▸ Materials provided:

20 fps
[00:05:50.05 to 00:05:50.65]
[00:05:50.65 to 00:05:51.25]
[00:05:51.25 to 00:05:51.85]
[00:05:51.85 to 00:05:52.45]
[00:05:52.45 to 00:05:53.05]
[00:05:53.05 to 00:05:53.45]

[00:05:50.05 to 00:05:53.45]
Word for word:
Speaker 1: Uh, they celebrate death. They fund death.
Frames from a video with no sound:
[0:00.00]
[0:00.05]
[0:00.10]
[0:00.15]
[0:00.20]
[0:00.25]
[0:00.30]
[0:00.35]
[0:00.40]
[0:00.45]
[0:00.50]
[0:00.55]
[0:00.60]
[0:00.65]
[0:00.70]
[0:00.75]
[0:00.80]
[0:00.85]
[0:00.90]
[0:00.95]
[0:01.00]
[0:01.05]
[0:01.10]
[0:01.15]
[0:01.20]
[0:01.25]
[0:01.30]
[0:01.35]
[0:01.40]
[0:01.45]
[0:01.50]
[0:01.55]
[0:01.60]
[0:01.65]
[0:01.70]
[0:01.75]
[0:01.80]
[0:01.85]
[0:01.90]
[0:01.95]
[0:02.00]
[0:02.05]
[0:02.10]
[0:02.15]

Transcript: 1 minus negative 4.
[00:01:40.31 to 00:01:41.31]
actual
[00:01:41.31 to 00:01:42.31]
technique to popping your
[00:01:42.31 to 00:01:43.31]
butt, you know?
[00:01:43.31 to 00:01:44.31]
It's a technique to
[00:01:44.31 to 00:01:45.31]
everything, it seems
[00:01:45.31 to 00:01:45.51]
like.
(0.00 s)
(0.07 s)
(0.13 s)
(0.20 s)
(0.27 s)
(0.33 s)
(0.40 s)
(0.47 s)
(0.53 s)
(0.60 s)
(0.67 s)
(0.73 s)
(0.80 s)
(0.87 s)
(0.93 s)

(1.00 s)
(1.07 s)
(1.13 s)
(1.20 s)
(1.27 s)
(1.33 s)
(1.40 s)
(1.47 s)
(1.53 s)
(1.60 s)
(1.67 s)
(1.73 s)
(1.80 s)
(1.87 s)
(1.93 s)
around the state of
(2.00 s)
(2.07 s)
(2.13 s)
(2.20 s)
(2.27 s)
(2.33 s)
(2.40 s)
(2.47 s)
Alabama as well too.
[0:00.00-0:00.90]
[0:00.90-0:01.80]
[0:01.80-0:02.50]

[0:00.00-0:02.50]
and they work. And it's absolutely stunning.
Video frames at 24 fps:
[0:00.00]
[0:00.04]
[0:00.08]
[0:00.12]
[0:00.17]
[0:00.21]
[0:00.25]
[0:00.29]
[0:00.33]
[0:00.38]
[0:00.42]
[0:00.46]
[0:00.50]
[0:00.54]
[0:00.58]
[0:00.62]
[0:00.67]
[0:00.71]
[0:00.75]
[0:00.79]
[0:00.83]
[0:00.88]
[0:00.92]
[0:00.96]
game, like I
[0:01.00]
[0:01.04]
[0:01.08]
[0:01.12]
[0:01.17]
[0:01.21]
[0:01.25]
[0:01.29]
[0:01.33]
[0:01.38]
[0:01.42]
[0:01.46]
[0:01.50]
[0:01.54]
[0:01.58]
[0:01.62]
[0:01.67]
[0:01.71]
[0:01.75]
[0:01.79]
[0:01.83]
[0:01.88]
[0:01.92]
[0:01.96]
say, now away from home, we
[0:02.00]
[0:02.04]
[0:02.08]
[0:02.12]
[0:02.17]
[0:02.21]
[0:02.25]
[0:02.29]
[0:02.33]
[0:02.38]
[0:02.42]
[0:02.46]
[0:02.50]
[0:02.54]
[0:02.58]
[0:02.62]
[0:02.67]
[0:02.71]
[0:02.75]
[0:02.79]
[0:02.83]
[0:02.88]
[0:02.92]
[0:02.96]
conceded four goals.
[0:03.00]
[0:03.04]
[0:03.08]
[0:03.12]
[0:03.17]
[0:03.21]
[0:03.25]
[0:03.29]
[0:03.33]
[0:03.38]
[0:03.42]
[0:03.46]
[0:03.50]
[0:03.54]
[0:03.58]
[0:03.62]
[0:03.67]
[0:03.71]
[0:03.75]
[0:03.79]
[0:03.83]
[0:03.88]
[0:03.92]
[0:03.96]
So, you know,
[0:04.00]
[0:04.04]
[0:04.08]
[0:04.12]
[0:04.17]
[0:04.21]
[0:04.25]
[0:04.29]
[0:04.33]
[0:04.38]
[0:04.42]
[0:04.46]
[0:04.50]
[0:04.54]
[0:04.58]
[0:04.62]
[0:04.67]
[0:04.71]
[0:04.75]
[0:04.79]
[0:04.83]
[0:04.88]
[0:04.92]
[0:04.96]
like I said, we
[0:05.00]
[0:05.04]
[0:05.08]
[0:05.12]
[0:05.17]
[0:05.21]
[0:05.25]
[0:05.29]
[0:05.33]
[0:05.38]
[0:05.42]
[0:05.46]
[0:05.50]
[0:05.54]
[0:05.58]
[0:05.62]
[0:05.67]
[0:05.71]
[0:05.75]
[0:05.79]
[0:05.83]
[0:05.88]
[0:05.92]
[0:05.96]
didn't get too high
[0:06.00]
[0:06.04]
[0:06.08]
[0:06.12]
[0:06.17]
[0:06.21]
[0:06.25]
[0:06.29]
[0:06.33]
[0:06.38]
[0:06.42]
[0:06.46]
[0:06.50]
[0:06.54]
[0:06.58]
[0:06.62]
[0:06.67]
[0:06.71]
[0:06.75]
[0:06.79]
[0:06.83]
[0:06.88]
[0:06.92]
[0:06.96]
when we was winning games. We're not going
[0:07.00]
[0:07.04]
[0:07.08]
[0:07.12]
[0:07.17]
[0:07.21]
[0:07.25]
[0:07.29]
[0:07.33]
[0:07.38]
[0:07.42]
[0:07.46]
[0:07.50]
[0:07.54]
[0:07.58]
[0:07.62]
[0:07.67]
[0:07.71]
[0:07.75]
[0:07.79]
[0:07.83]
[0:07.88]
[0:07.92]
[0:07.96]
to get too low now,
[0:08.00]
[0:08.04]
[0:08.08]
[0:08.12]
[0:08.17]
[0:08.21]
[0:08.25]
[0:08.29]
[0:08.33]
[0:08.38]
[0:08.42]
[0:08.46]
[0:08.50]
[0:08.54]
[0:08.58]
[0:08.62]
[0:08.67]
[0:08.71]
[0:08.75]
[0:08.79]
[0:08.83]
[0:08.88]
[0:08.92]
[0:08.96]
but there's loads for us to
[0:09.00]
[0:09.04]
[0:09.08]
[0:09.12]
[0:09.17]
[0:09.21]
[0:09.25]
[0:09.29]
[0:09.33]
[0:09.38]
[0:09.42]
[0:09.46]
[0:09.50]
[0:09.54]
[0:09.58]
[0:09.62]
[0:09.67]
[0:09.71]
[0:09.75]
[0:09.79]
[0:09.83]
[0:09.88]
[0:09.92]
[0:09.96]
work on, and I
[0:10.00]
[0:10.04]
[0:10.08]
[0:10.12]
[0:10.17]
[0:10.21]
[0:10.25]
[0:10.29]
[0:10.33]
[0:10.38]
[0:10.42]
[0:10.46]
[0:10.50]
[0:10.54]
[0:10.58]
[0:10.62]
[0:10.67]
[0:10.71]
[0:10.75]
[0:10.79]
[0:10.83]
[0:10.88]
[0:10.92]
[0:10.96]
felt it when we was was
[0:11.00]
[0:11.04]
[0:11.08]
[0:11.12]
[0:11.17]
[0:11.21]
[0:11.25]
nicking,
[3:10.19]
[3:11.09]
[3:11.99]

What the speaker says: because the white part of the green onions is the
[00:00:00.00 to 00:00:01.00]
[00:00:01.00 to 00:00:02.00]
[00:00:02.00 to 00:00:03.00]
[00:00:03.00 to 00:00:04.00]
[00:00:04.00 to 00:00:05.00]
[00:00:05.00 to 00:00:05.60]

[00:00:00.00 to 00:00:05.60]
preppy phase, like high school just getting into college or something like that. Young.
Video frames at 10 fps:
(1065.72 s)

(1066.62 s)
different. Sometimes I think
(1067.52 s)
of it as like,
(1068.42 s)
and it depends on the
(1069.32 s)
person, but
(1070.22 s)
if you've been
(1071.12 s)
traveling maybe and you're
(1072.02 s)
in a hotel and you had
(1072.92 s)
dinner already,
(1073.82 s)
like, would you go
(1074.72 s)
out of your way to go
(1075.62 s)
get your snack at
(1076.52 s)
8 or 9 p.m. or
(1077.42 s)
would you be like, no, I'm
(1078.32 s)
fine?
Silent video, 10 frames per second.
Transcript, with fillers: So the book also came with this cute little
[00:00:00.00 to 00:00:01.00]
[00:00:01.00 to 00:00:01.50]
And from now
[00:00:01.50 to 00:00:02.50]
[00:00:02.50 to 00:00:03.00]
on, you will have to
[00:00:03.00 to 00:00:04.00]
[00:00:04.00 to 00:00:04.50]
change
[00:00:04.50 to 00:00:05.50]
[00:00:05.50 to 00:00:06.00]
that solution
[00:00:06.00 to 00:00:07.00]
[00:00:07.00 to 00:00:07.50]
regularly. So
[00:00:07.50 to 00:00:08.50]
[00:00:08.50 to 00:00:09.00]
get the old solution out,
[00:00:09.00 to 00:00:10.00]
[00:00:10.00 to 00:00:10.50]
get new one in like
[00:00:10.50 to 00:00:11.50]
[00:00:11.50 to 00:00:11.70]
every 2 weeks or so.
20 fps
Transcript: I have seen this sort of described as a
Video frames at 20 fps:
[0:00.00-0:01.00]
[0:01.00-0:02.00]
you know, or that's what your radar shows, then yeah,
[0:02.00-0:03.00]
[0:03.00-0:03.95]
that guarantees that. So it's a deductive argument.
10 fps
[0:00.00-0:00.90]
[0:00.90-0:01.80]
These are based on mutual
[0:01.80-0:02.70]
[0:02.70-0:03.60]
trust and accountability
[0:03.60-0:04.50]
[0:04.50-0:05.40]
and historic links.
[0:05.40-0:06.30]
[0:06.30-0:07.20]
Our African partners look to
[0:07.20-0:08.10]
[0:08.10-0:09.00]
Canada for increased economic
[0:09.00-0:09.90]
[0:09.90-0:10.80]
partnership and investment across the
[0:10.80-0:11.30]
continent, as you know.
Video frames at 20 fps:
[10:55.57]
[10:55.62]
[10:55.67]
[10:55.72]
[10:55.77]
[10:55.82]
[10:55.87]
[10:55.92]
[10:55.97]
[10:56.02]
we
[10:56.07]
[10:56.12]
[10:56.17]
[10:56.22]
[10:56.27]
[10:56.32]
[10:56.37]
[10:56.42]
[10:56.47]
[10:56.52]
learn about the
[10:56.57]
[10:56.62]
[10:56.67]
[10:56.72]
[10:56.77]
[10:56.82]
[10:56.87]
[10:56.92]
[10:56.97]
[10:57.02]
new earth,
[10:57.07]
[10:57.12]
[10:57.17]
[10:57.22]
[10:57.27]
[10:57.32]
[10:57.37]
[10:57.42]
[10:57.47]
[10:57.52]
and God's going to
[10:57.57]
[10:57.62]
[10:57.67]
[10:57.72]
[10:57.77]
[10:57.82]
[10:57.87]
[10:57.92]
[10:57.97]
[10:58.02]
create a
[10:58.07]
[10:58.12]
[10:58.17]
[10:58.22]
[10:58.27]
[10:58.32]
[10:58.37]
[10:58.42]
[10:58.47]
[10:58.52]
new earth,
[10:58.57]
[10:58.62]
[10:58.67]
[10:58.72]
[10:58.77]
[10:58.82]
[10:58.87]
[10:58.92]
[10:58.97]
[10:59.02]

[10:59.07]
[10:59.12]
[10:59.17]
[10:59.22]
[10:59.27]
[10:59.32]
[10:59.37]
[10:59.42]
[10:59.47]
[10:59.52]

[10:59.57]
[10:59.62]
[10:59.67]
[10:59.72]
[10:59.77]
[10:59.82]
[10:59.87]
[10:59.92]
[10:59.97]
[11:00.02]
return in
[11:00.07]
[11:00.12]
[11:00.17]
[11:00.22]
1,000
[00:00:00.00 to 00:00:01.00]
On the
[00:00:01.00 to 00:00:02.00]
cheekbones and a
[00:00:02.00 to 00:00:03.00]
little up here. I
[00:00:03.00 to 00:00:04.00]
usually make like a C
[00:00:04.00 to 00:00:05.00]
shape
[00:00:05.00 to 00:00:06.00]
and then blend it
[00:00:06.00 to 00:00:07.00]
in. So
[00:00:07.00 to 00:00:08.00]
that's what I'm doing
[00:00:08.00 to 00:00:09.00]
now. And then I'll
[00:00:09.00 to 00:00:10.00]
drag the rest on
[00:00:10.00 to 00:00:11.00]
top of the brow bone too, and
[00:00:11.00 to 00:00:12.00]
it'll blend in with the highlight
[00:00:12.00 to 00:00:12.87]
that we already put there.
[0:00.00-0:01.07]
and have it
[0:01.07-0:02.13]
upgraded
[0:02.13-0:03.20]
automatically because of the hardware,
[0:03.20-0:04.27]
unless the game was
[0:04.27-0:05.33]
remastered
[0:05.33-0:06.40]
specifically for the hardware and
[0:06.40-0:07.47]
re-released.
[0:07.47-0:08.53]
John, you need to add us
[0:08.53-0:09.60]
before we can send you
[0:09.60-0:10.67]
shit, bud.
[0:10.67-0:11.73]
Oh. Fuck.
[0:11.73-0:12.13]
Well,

▸ Assignment: Return the lines above that include the string "this".

▸ Exercise answer:
Transcript, with fillers: So the book also came with this cute little
Transcript: I have seen this sort of described as a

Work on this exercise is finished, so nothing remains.